Highly regarded constitutional scholars, Thomas Emerson and Paul Kauper, writing in 1965, agreed. They worried about “the vagueness of the concept, and the general lack of precise standards” and its “accordion-like qualities.” Law professor Robert G. Dixon, Jr. also wrote in 1965: “the term [privacy] no where appears in the Constitution.” He referred to the Douglas opinion as “an opinion which roams through the Bill of Rights picking up a letter here and another there to spell out the new right.” Years later, Judge Robert Bork, also an opponent of penumbral rights, put it this way: “We are left with no idea of the sweep of the right of privacy and hence no notion of the cases to which it may or may not be applied in the future.” (That position was one of the primary reasons that Judge Bork was not confirmed for a Supreme Court post and, instead, Anthony Kennedy was nominated and confirmed.)

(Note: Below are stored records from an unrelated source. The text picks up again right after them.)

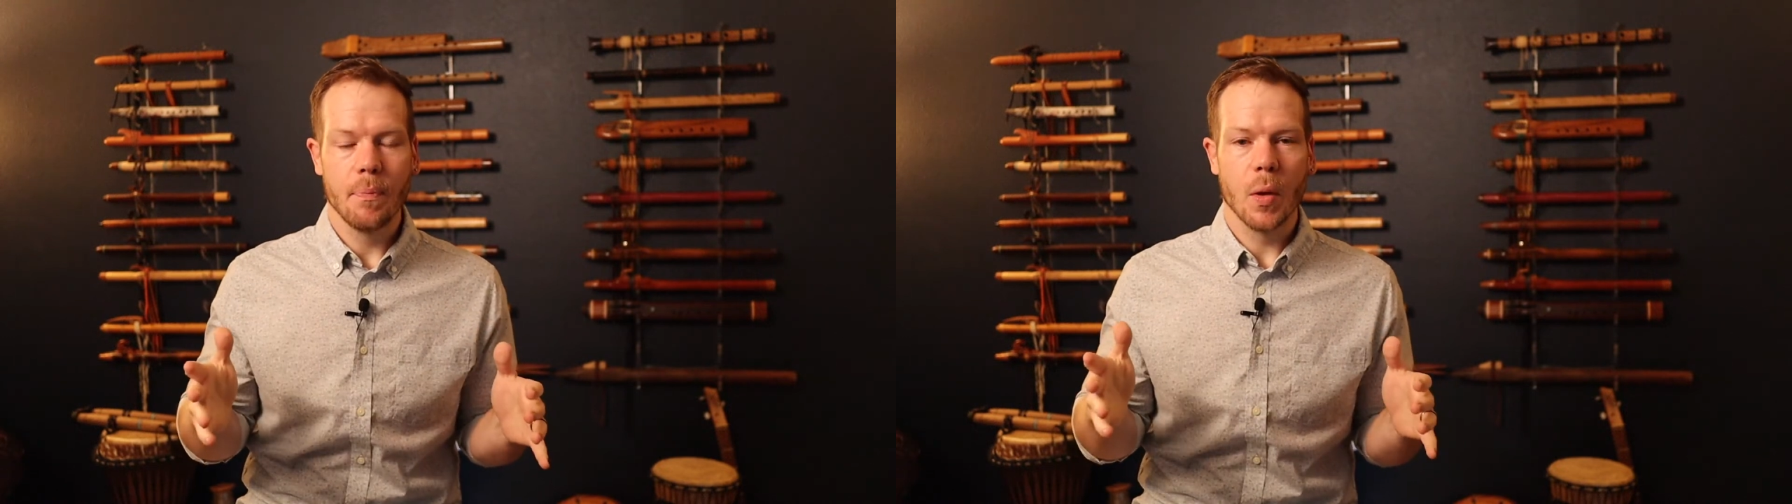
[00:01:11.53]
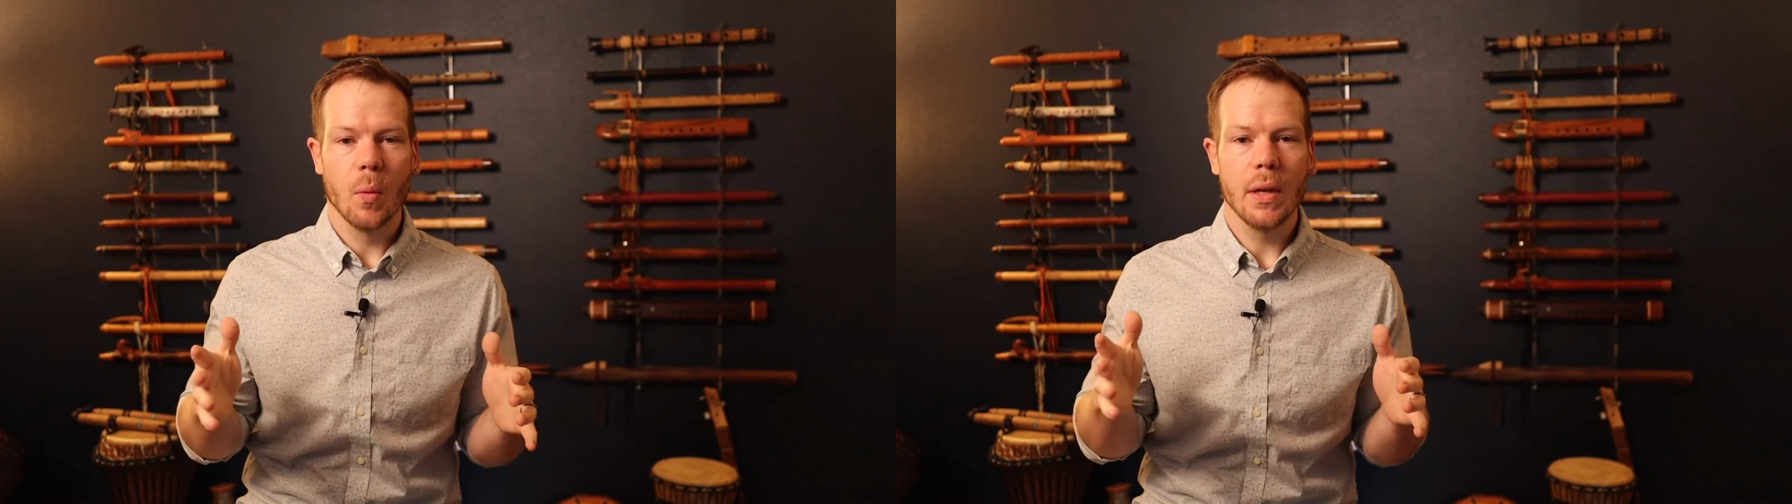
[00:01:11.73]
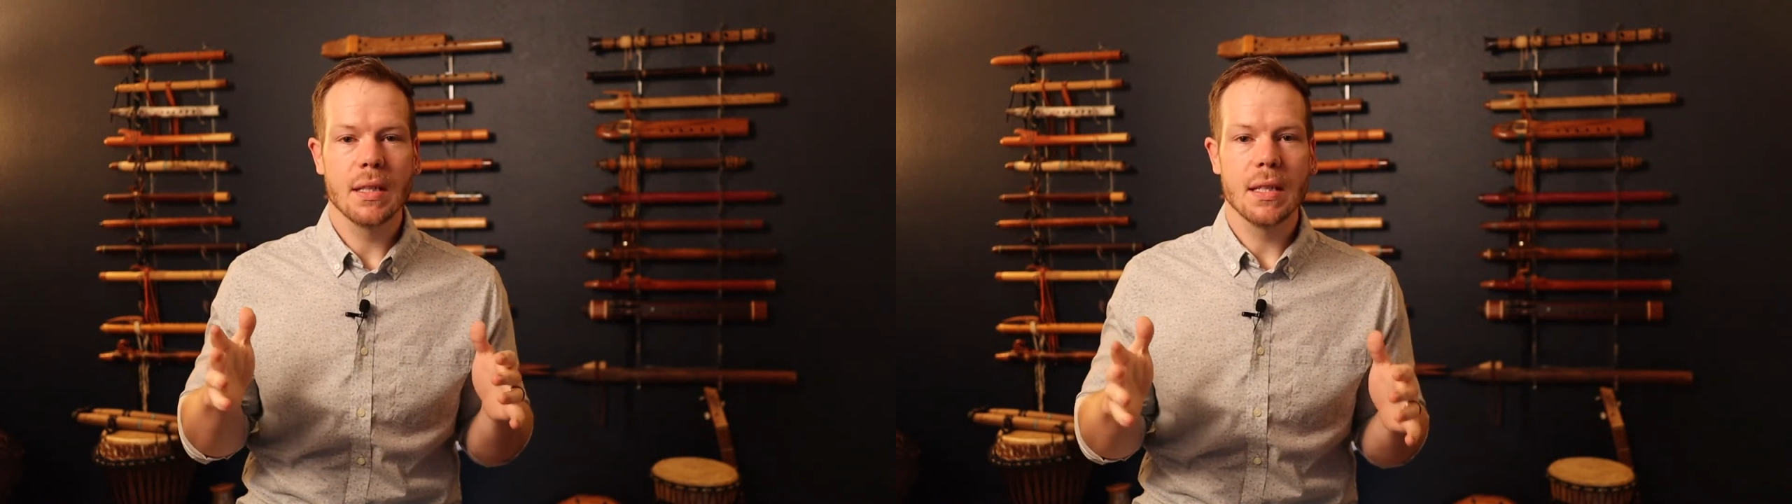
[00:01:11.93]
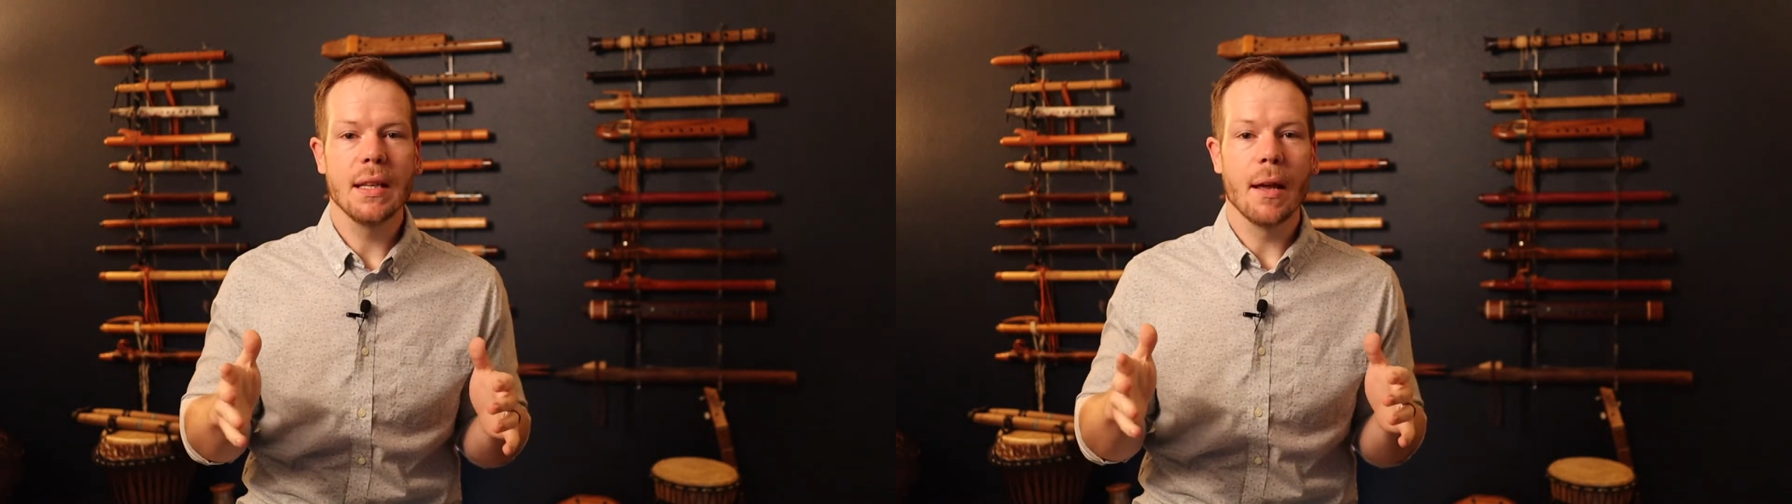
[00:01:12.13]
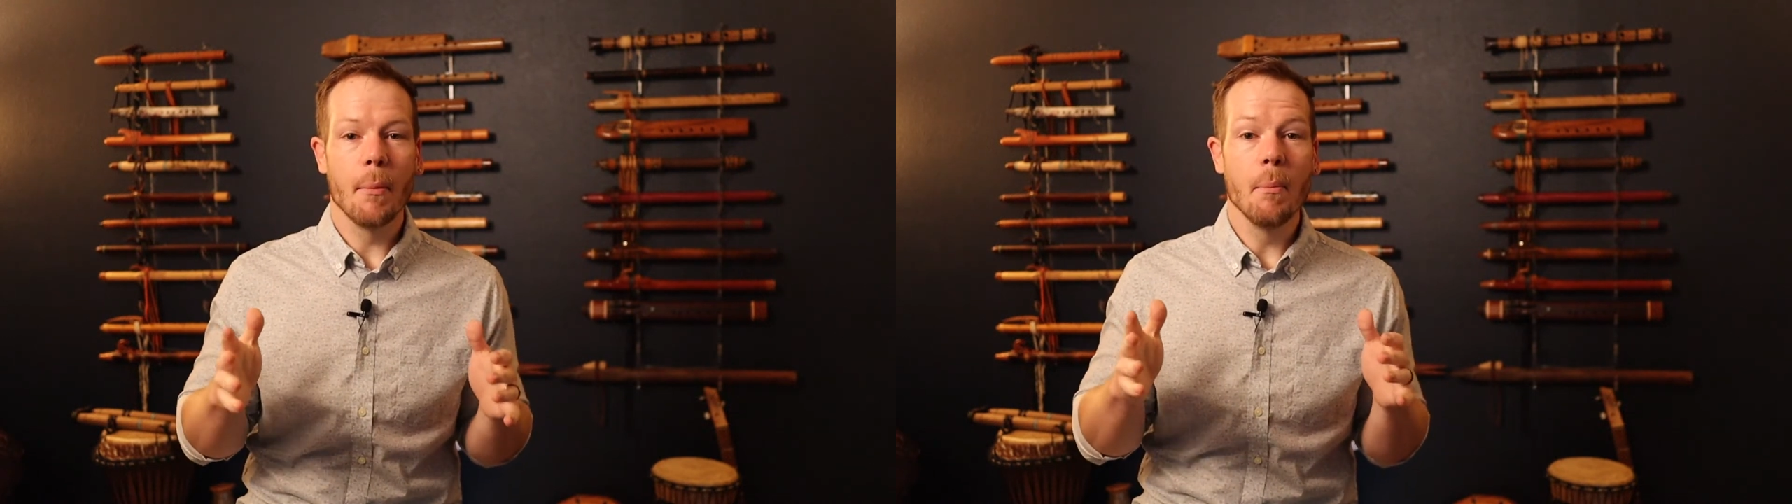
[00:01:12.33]
we see
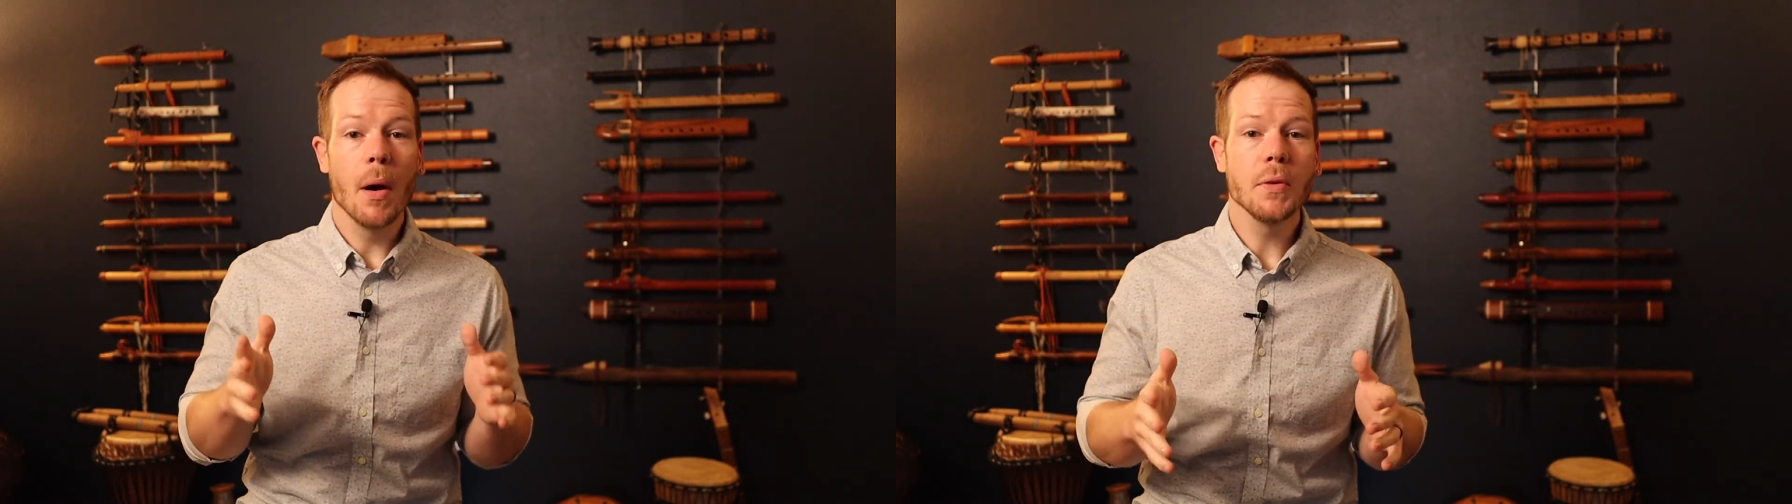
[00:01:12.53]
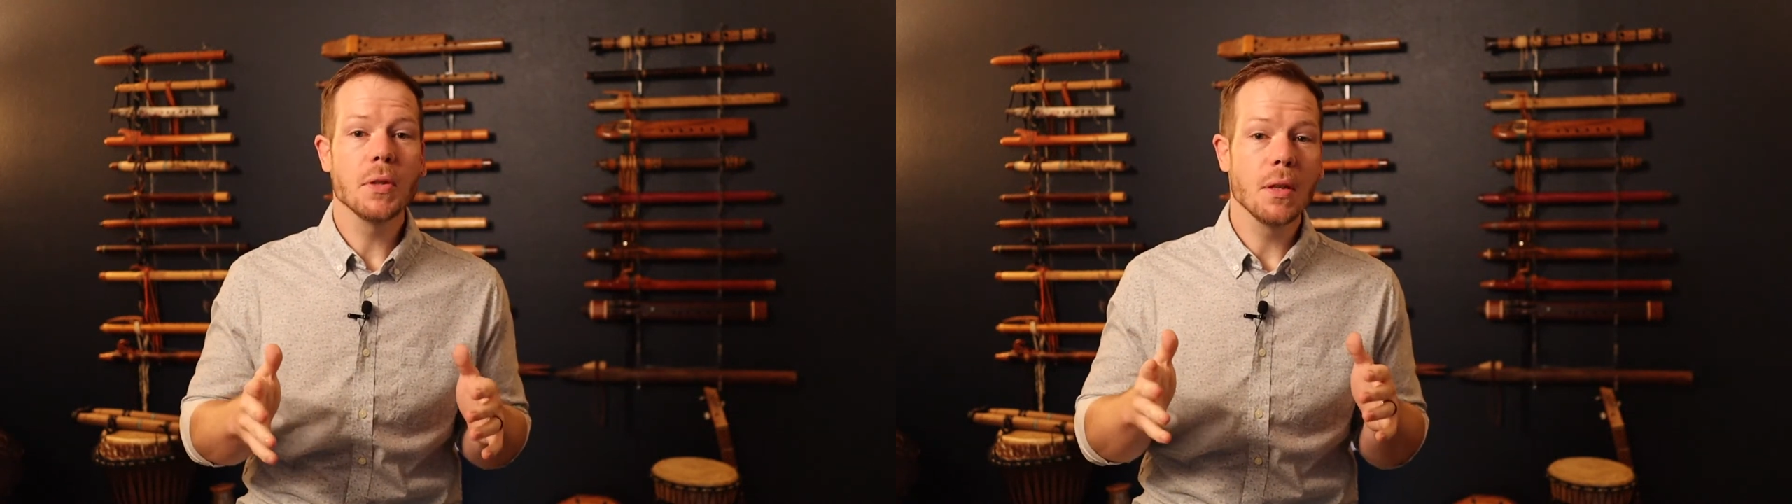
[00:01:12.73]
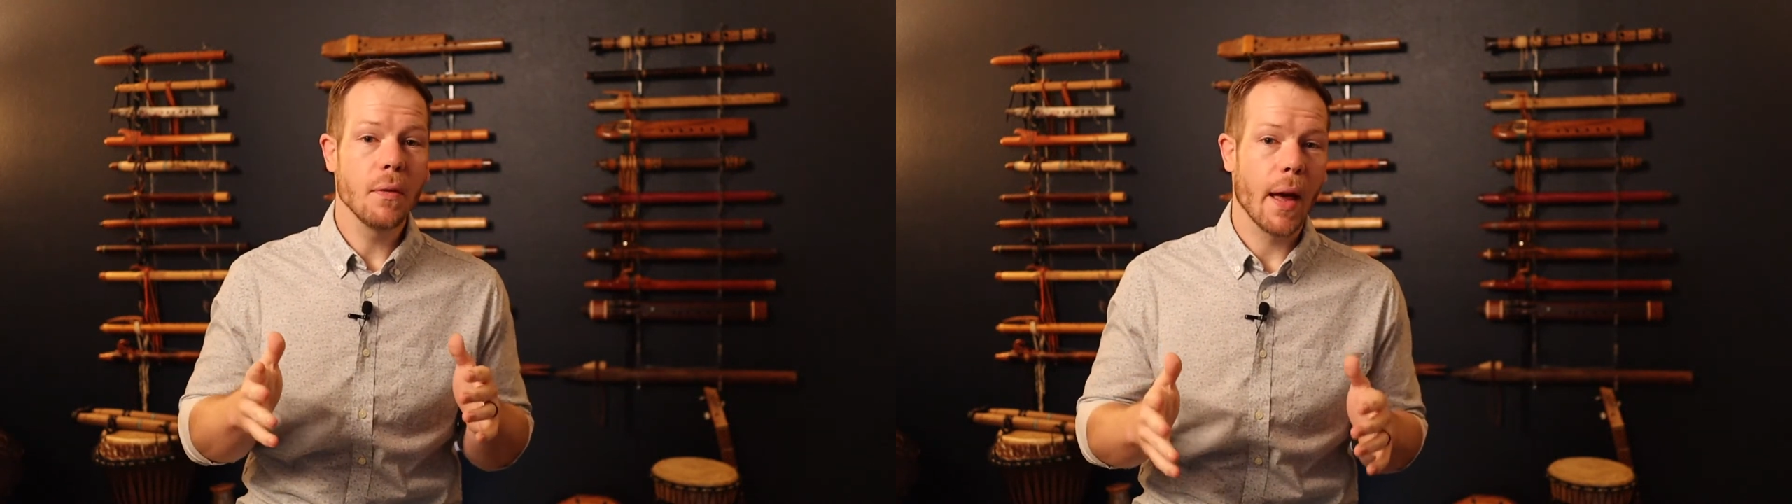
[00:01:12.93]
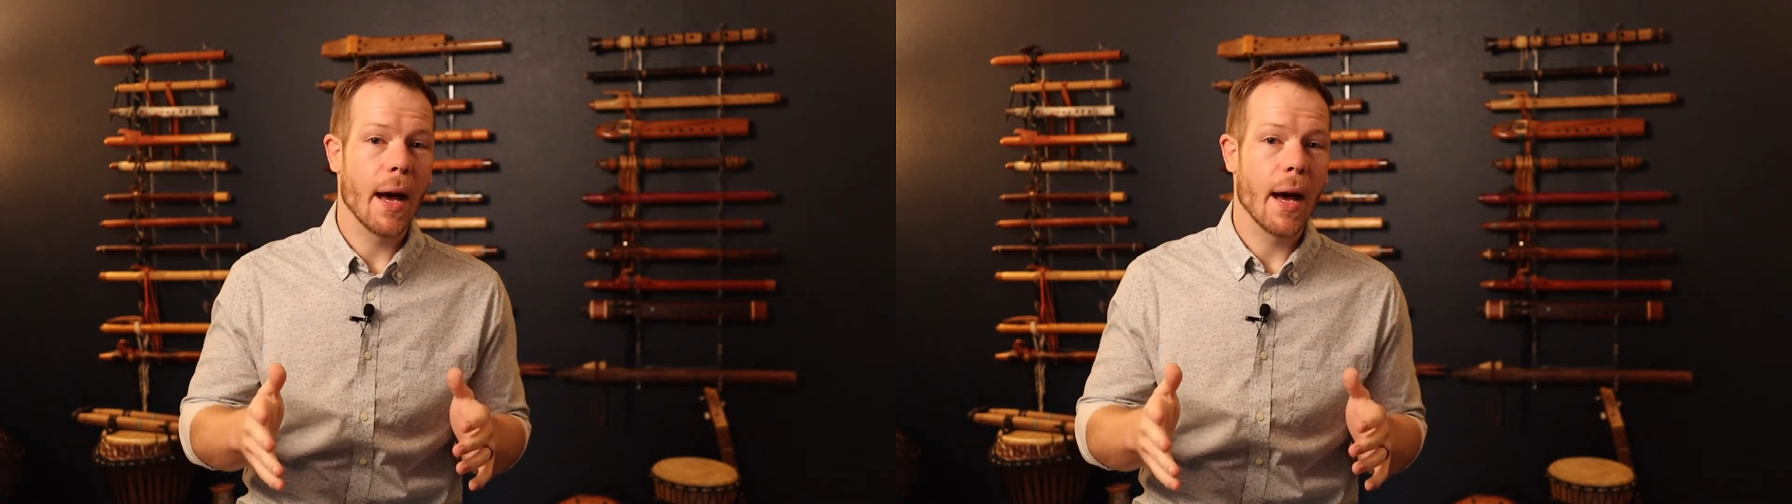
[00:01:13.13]
that most of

Besides the vagueness and indeterminacy of the “new right,” Black rejected the misuse of the Ninth Amendment claimed by his fellow justices. “That Amendment [Ninth]was passed, not to broaden the powers of this court or any other department of ‘the General Government,’” he stated, “but, as every student of history knows, to assure the people that the Constitution in all its provisions was intended to limit the Federal Government to the powers granted expressly or by necessary implication.” In fact, to interpret the Ninth Amendment as the majority sought to do would be to give the court too much power: “Use of any such broad, unbounded judicial authority would make of this court’s members a day-to-day constitutional convention.”

Justice Black was right, almost prophetic, about the unknown and potentially expansive meaning of the newly minted “right.” Eight years later, lawyers fighting for the legalization of abortion convinced the court to combine this “right of privacy” with liberty under the 14th Amendment. Justice Harry Blackmun wrote for the majority: “This right of privacy, whether found in the Fourteenth Amendment’s concept of personal liberty ... or ... in the Ninth Amendment’s reservation of rights to the people, is broad enough to encompass a woman’s decision whether or not to terminate her pregnancy.” The seemingly innocuous case of Griswold, with its new privacy right and novel interpretation of the Ninth Amendment, became the foundation for Roe v. Wade.

John Hart Ely, a noted legal scholar and professor of law a Yale University Law School, in 1973 wrote one scathing sentence about the Griswold-based Roe decision. “It [Roe] is bad because it is bad constitutional law, or rather because it is not constitutional law and gives almost no sense of an obligation to try to be.”

Now a majority of the current Supreme Court appears to be ready to say the same thing. Justice Samuel Alito states in the leaked opinion: “Roe was egregiously wrong from the start. Its reasoning was exceptionally weak, and the decision has had damaging consequences.”

It all began with the Douglas opinion in Griswold.

Dr. John A. Sparks is the retired Dean of Arts & Letters, Grove City College and a Fellow in the Institute for Faith and Freedom. He is a member of the state bar of Pennsylvania and a graduate of Grove City College and the University of Michigan Law School. Sparks writes regularly for the Institute on Supreme Court developments.